Diagenetic controls on the reservoir quality of a Lower Carboniferous Tight Gas Sandstone: The Breagh Field.

Abstract

The Breagh Field is the first and presently the only field developed within the Lower Carboniferous clastic reservoir sequence in the UK SNS. Breagh is estimated to contain 909 bcf (P50) in tight (low permeability) sandstones with an expected recovery factor of 50%. The reservoir quality has been strongly influenced by diagenetic processes which significantly reduced porosity and permeability, and increased reservoir heterogeneity. This study integrates quantitative petrographic data, cathodoluminescence study, stable isotope analyses and 3D-XCT to investigate the impact of diagenesis and depositional facies variation on reservoir quality of the Breagh Sandstone by investigating the clay-poor sandstones within the reservoir.

Based on examination of core log and petrographic analyses, eleven facies associations were identified. The primary reservoirs are the stacked braided fluvial channel deposits although numerous thinner and finer-grained sandstone bodies exist within the delta front sands and abandoned channel facies. The connectivity of these thinner, secondary reservoirs will be critical for adding pay at Breagh and the other potential gas fields identified to the SSW, NE, and West of the Breagh Field.

The Breagh Sandstone consists of very fine- to coarse-grained, moderately well sorted to very well sorted, arenite to sublitharenite sands.
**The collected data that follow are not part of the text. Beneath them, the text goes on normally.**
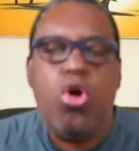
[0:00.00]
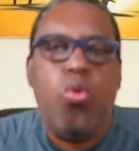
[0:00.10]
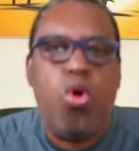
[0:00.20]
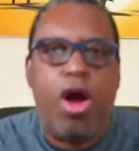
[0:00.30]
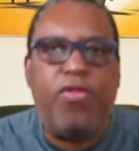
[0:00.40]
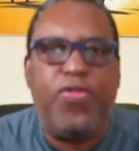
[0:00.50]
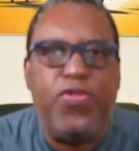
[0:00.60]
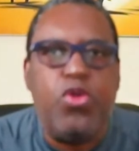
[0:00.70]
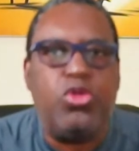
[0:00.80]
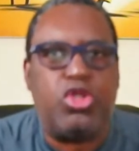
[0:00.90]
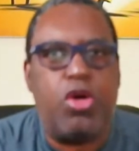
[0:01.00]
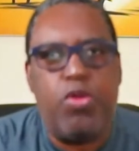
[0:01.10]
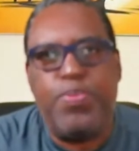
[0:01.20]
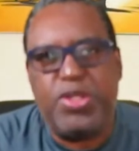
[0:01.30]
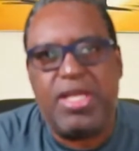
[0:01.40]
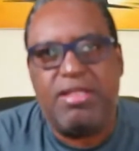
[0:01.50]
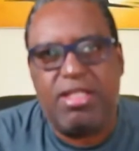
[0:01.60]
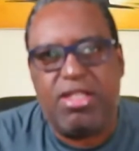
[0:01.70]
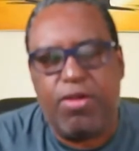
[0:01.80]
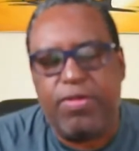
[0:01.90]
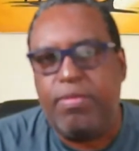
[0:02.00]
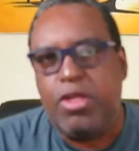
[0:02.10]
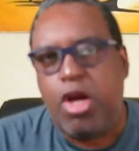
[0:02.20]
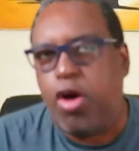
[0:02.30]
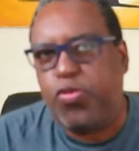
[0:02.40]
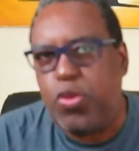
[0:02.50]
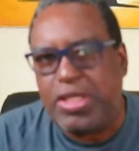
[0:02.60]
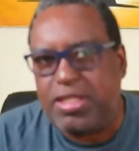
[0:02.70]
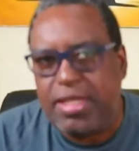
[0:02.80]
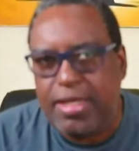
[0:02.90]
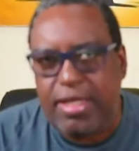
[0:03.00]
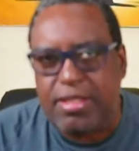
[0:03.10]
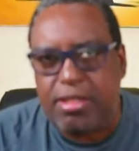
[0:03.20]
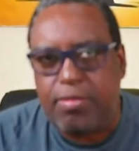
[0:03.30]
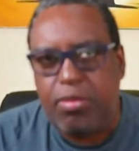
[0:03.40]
who are future representative of West Indies.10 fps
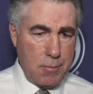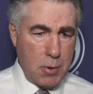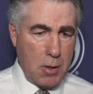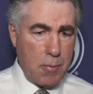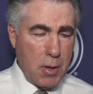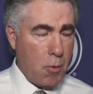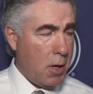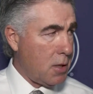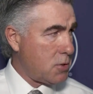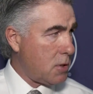trying to play
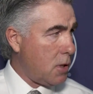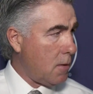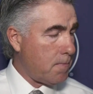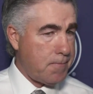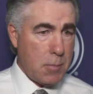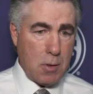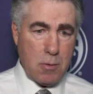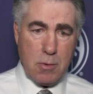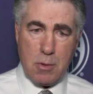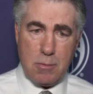well as a team. You
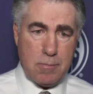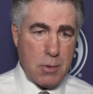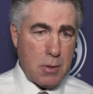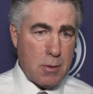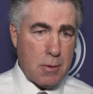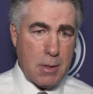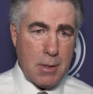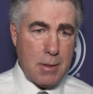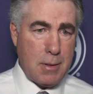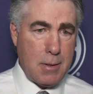know,
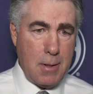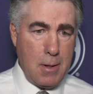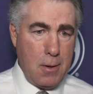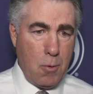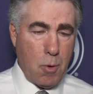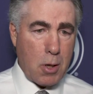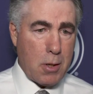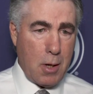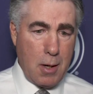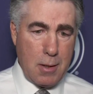they're
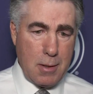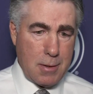working hardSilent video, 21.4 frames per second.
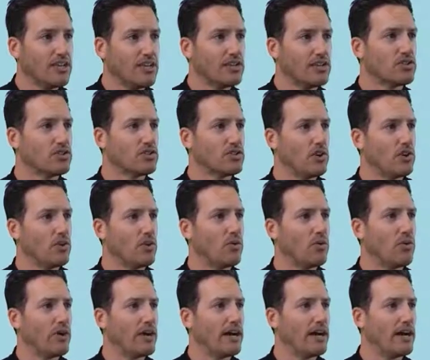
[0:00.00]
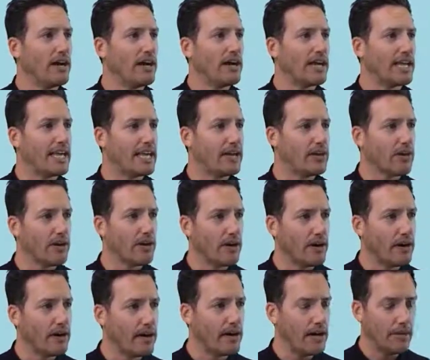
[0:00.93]
So
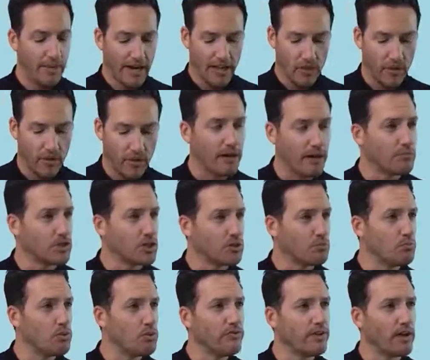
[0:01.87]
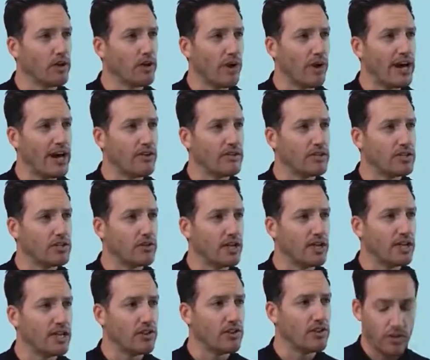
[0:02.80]
here, by the way, I'm just moving around. You
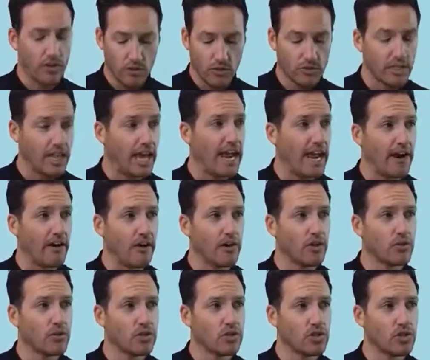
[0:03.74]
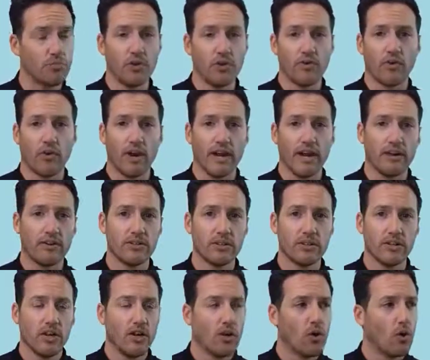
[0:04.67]
can either use the arrows to move
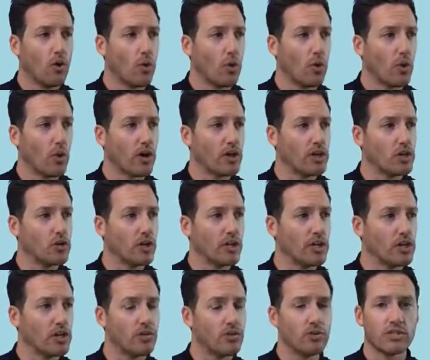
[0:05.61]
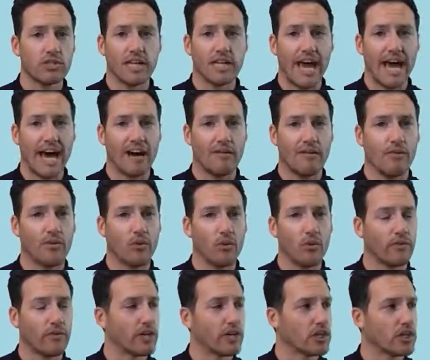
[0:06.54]
around, or you can use tab
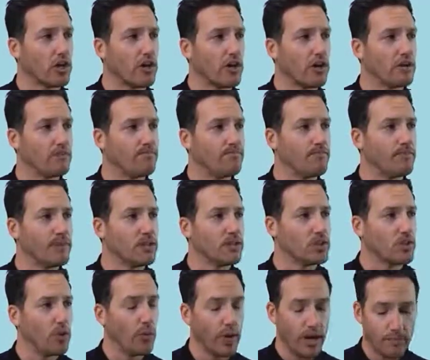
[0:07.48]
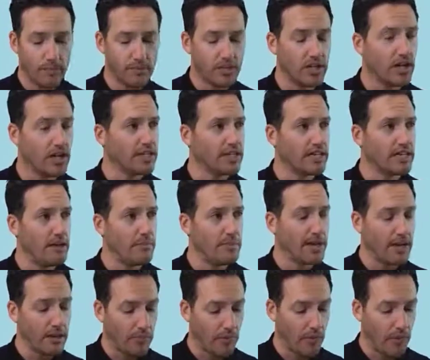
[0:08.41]
or return. So when I'm done
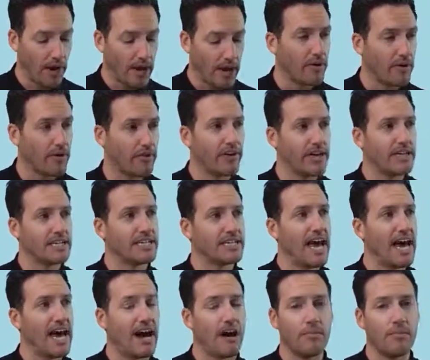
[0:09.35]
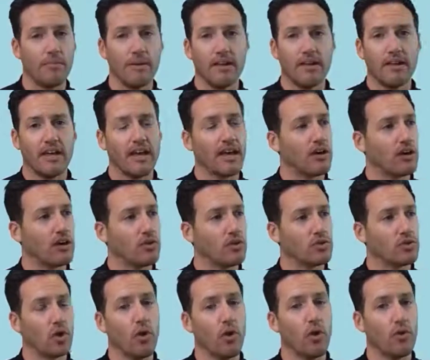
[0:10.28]
typing in parameter, if I hit tab, it
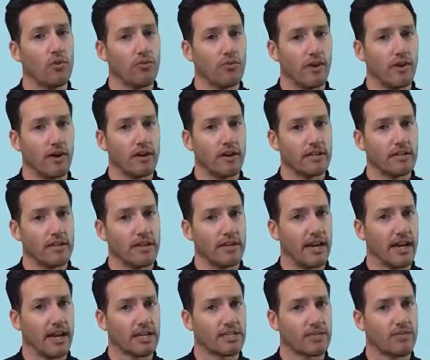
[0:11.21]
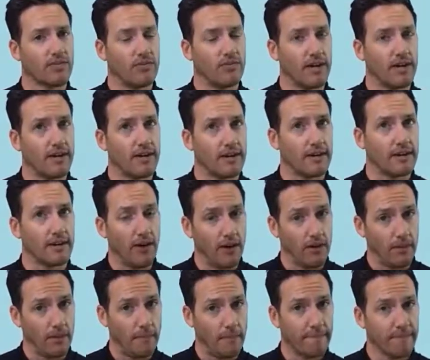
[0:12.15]
goes over to the next
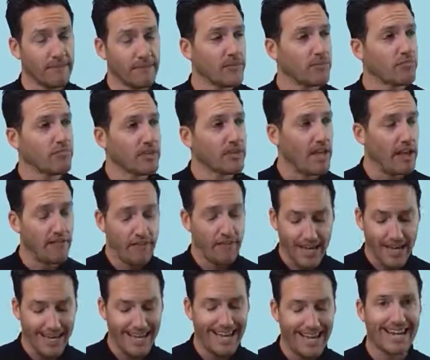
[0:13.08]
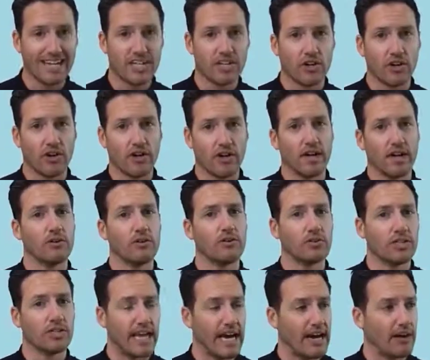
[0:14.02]
column. If I hit enter, it
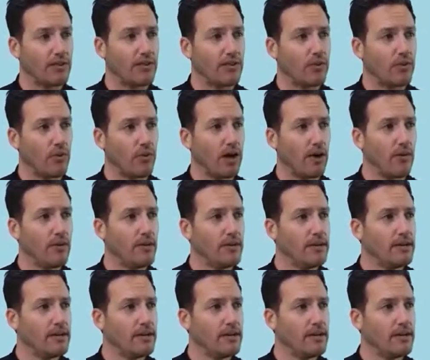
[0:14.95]
goes down the row.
The reservoir properties of the sandstone are relatively poor and with permeabilities between 0.1-100mD and porosities in the range of 9.5–19.6%. COPL and CEPL analysis show that mechanical compaction is the dominant process for the destruction of pore spaces, leading to a porosity reduction of 22.6% to 27.68% but, cementation still accounts for further reduction of porosity to the current range of 14.8% to 17.4%.

Features observed during early diagenesis include alteration of iron bearing silicates, clay coats, early carbonate cements, early quartz overgrowth, precipitation of sulphates and dissolution of feldspars. Mid-stage diagenetic events include dissolution of earlier formed sulphates, formation of kaolinite and illitization of mica. Late diagenetic features include late carbonate cementation, clay mineral cementation (illite and late-stage kaolinite), precipitation of further iron oxides, dissolution of illite and carbonate cements. Barite and anhydrite are minor late diagenetic cement phases.

Further investigation using SEM 2D images and 3D-XCT show that permeability is primarily controlled by the distribution of pore types, pore throat radius and pore connectivity. Whilst inter-grain pores (larger than 22μm) have the most potential for reservoir flow, the large number of smaller pore-throats do have negligible contribution to reservoir flow potential, albeit more significant for the reservoir storage capability.

The diagenetic control on the studied sandstone as well as the extracted pore network here will be a good input in predicting multi-phase flow properties of the studied reservoir and other potential gas fields. In particular, understanding the pore network and distribution of the thinner, secondary reservoirs will be critical for increasing producibility at the Breagh Field itself.